In Ottawa, Canadian Prime Minister Stephen Harper said Canada and other major nations are prepared to "do everything necessary" to bolster the global economy.
"Our governments will do everything necessary -- taking financial, monetary and tax measures -- to increase the growth of Canada's and the world's economy," Harper said during parliamentary question period.
A top Chinese official warned the Asian giant was facing serious unemployment problems due to the global economic crisis.
"The employment situation is critical and this impact (of the crisis) is still unfolding," said Yin Weimin, the social security minister.
Yin said the government would provide financial aid to help firms maintain employment, especially in light industry which employs up to 40 million Chinese, as well as tax cuts aimed at helping the textile industry.
Chinese President Hu Jintao however insisted that his country's economic fundamentals remained strong.
|Traders work on the floor after the morning bell at the New York Stock Exchange.|
"We can overcome these difficulties and manage to maintain fast but stable economic growth," he said while in Lima for a summit of Asia-Pacific leaders .
The 21 Asia-Pacific economies making up half of world commerce warned against protectionism and urged a quick breakthrough in the World Trade Organization negotiations to beat the financial crisis.

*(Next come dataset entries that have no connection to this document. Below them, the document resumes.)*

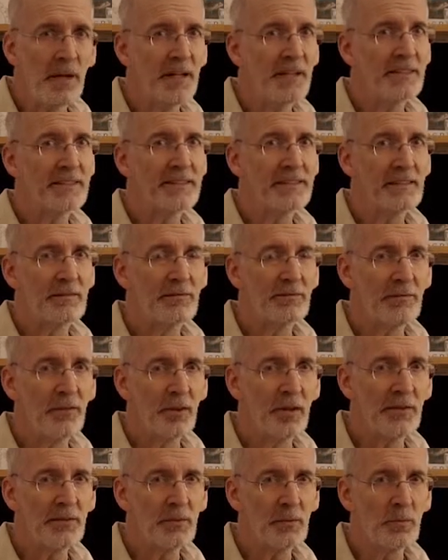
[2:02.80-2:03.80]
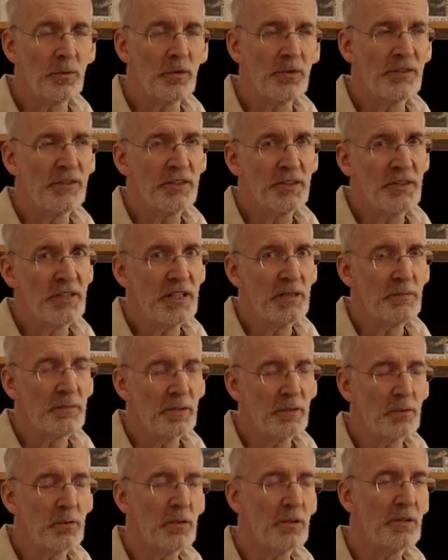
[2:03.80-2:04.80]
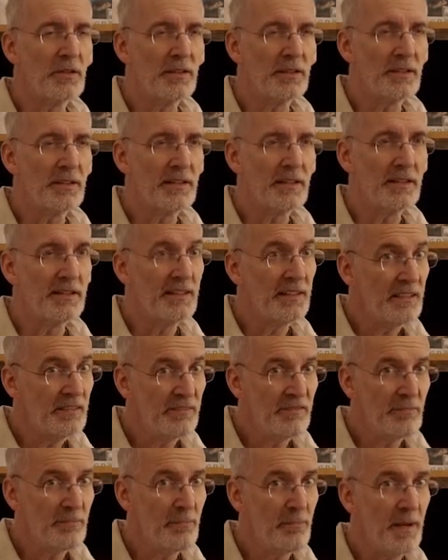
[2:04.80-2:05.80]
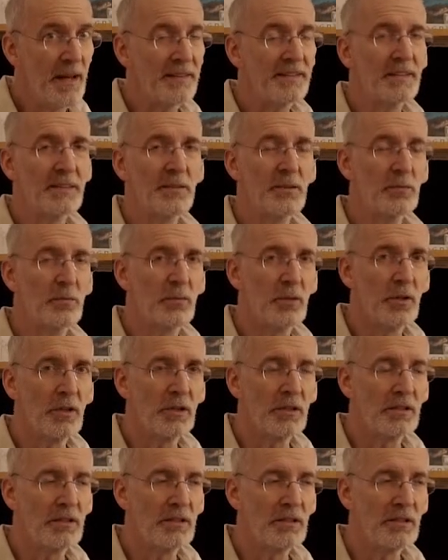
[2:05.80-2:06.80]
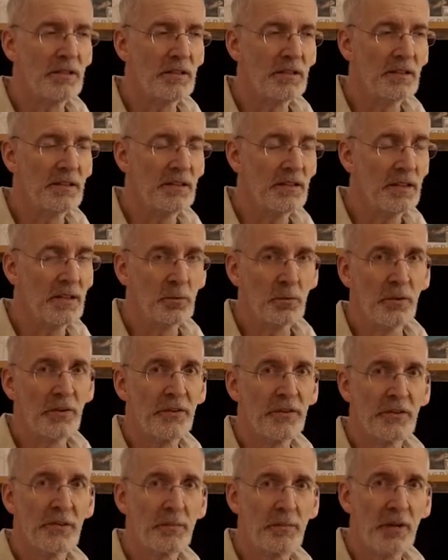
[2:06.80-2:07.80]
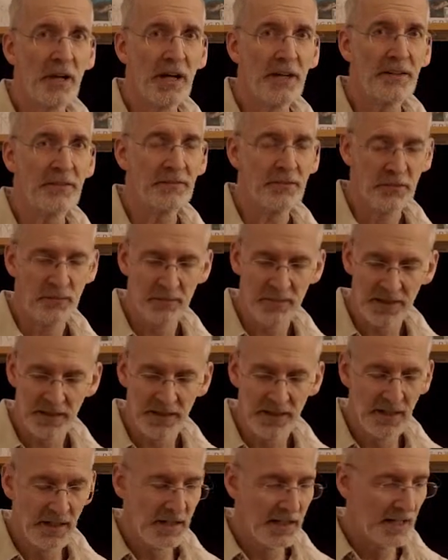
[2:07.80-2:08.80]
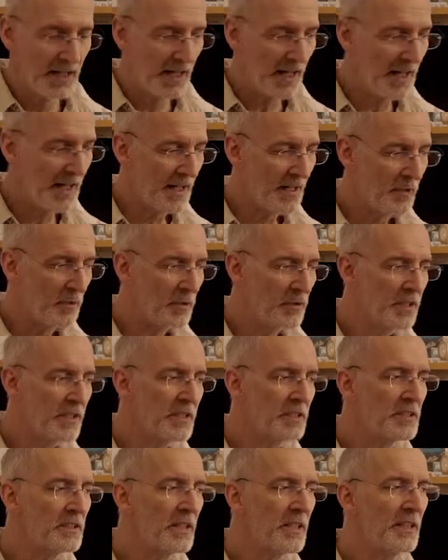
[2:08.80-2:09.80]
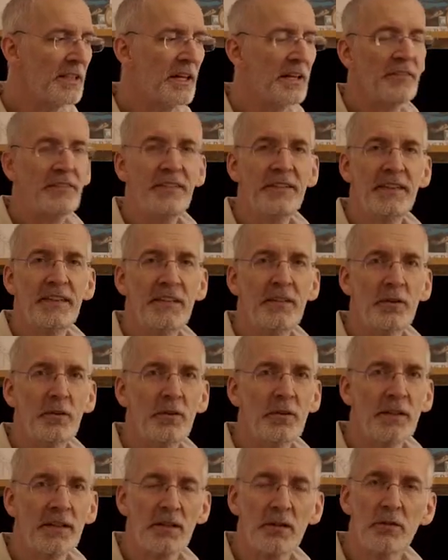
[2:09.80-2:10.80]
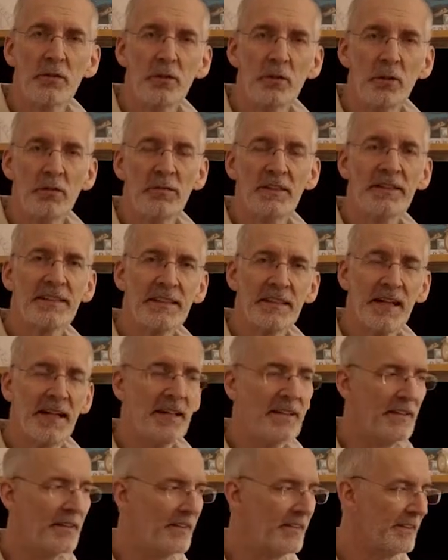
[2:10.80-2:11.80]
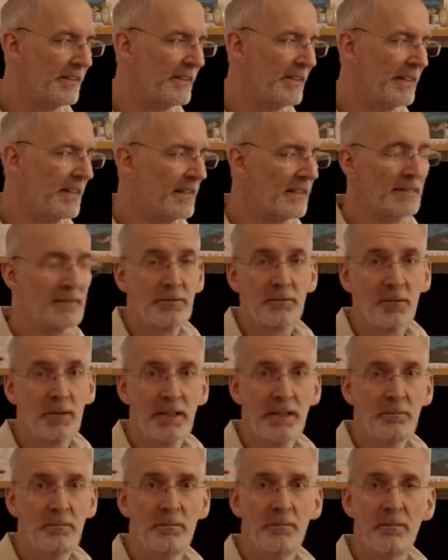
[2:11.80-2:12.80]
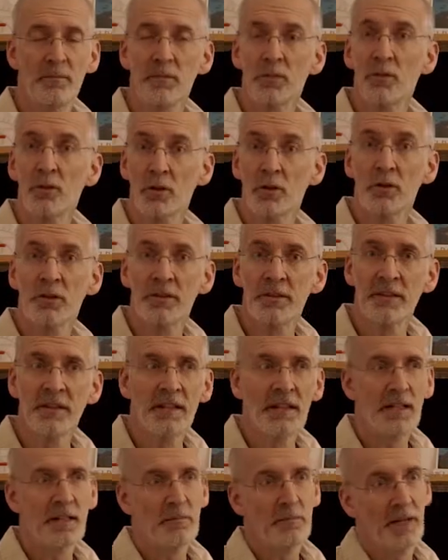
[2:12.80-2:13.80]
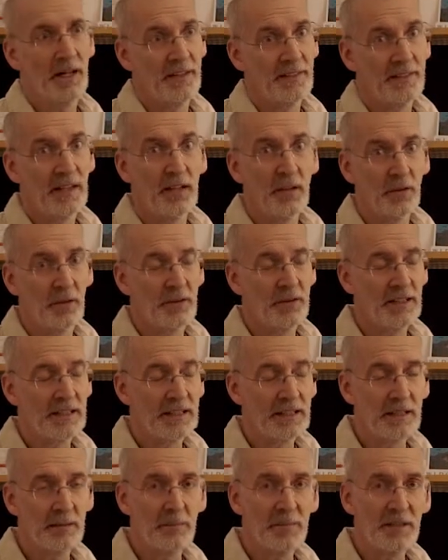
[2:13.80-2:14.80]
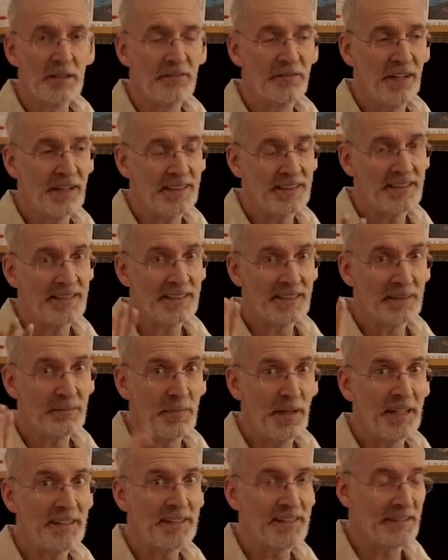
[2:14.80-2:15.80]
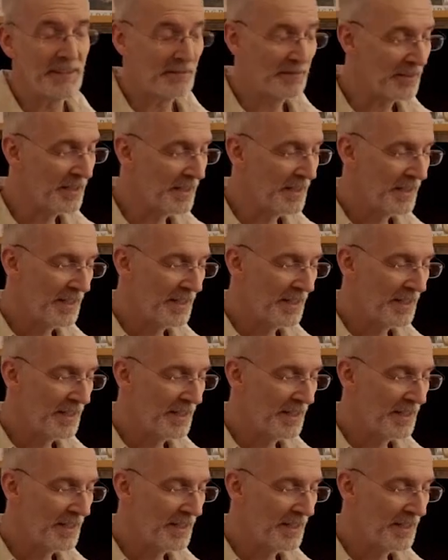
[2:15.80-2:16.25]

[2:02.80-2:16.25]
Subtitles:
parts the first one, the cheaper one, is even better to work. It was a surprise for me. I originally have seen all the Canova sliders and they're extreme good, but also a little bit fancy expensive.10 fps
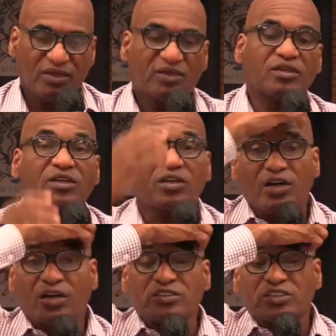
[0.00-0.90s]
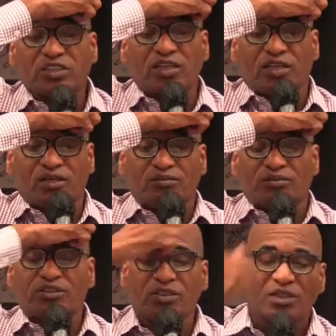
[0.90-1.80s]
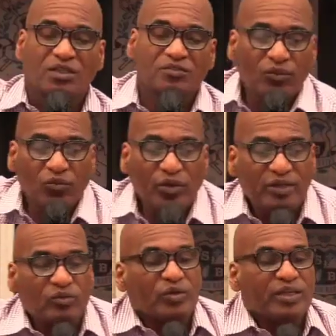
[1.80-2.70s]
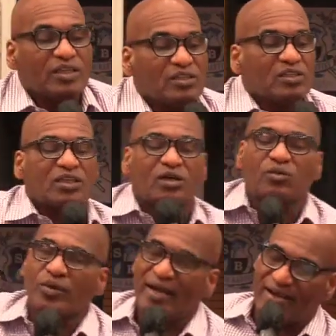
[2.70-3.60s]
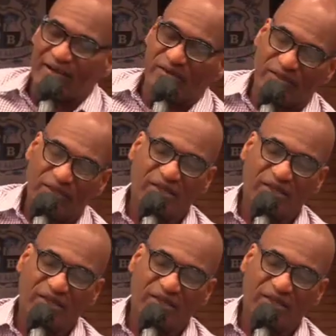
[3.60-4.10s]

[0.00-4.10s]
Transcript: The curse comes from when we look around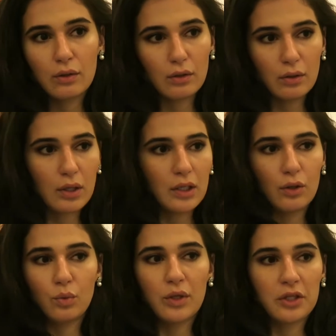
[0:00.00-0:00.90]
uh, you
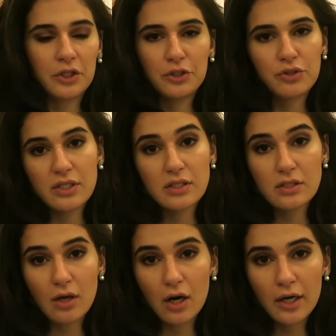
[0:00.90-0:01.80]
know what their
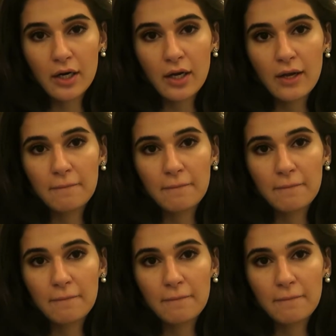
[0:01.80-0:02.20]
interests are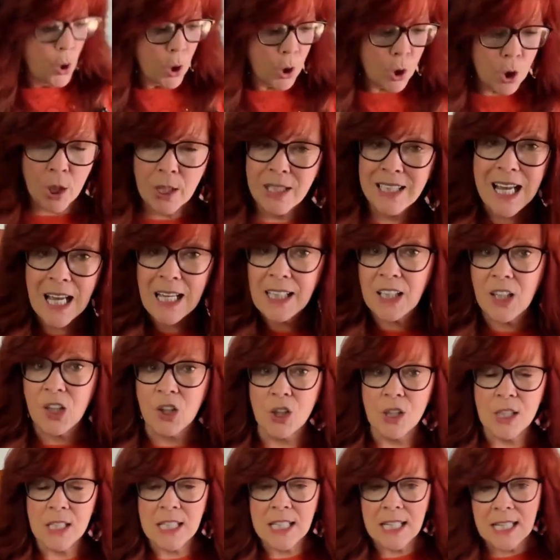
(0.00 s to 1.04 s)
could not
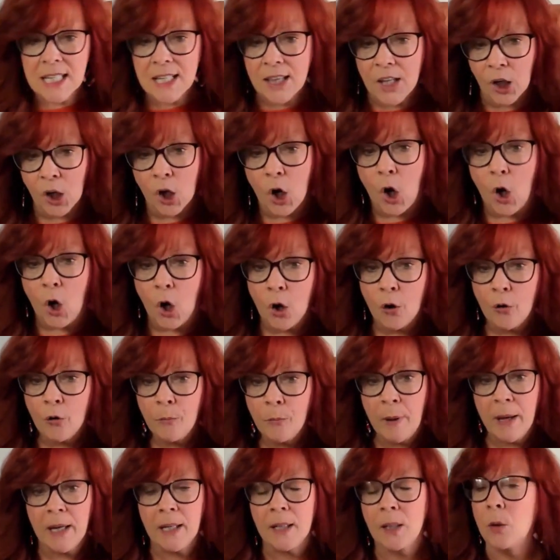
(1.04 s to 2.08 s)
guarantee that all their
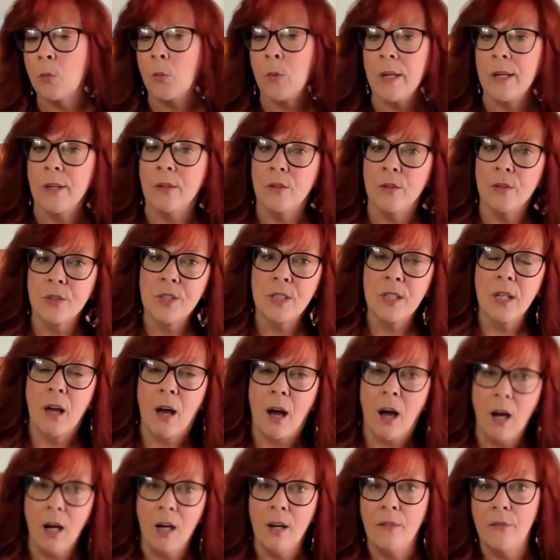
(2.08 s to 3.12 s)
banding wheels
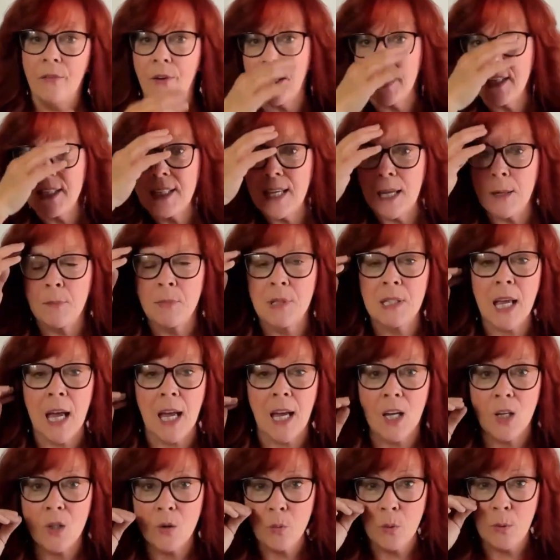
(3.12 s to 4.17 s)
of the same
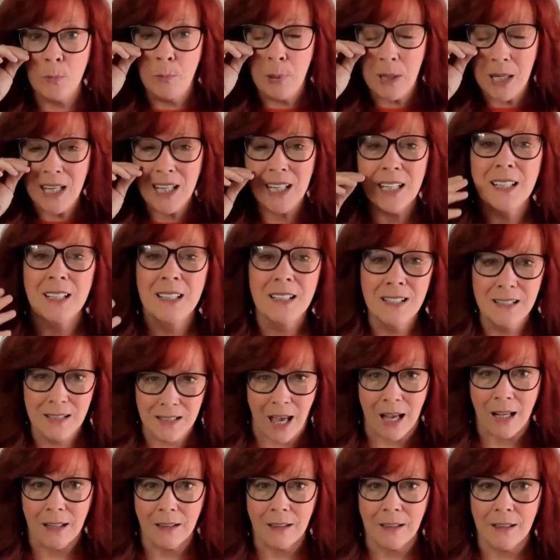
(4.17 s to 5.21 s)
size would be
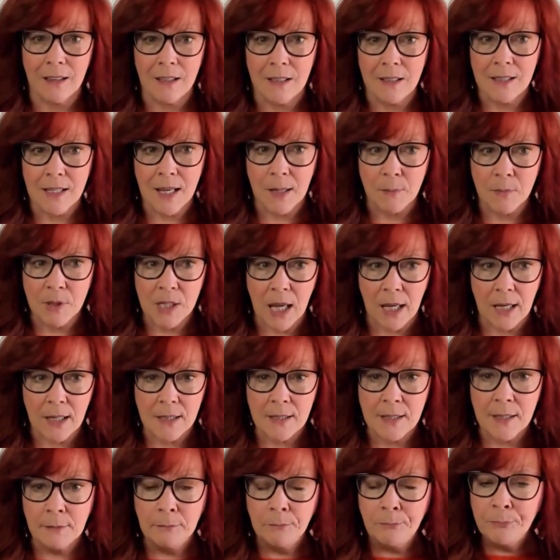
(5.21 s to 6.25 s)
exactly the same
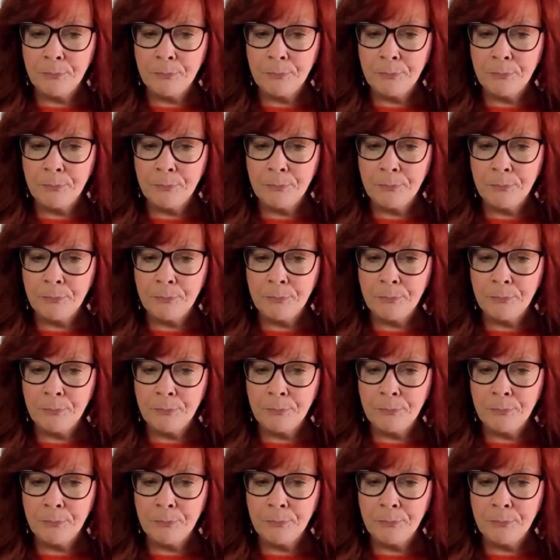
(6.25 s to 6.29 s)
size.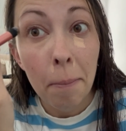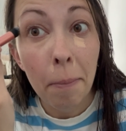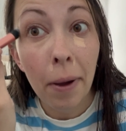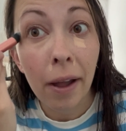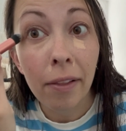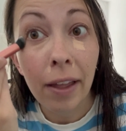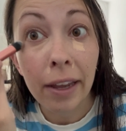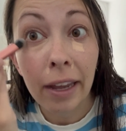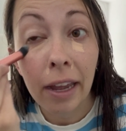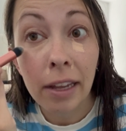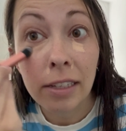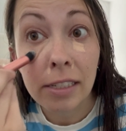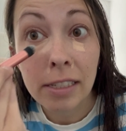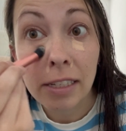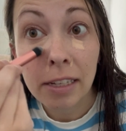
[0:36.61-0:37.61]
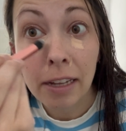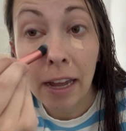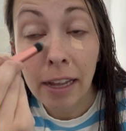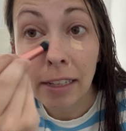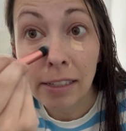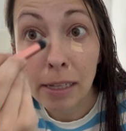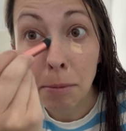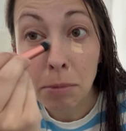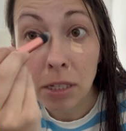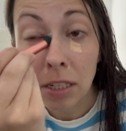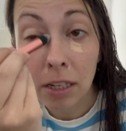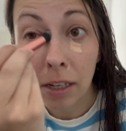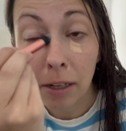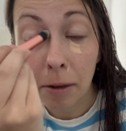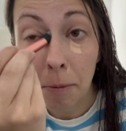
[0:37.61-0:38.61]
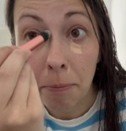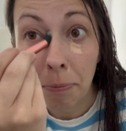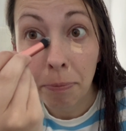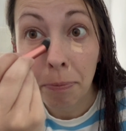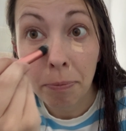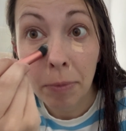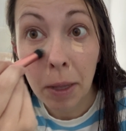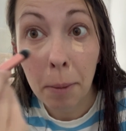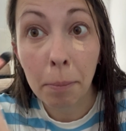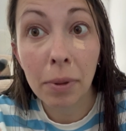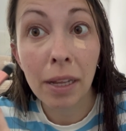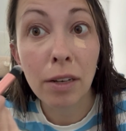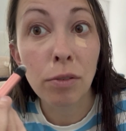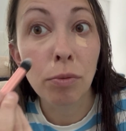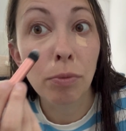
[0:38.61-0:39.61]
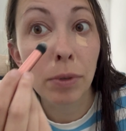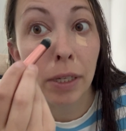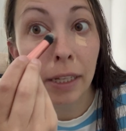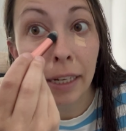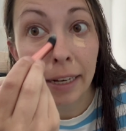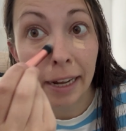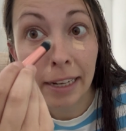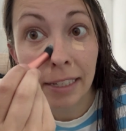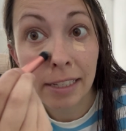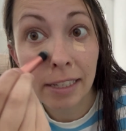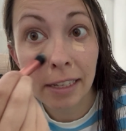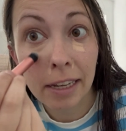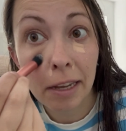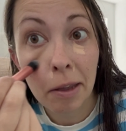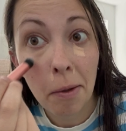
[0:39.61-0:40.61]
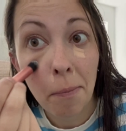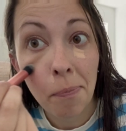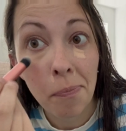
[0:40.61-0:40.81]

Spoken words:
but like it seems to blend really nicely.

Stock markets in Latin America were also down: Buenos Aires stock market's Merval index slipped 864.40 points or 6.58 percent; Chile's Ipsa stock market index was down 2,400.92 points or 3.56 percent; and the Mexican stock market was down 387.68 points or 2.09 percent.
Mexico, which depends heavily on trade with the United States, also saw its currency sink to 14.06 pesos to the US dollar -- a record low.
The Ibovespa stock market in Brazil was closed for a holiday.
In Asia, Hong Kong shares opened 3.9 percent lower, South Korean share prices opened 2.0 percent lower, Chinese share prices dropped 4.40 percent in early trade, and Japan's Nikkei stock index was down 2.22 percent by mid-day Friday, all tracking Wall Street's downward streak spurred by weak US economic data.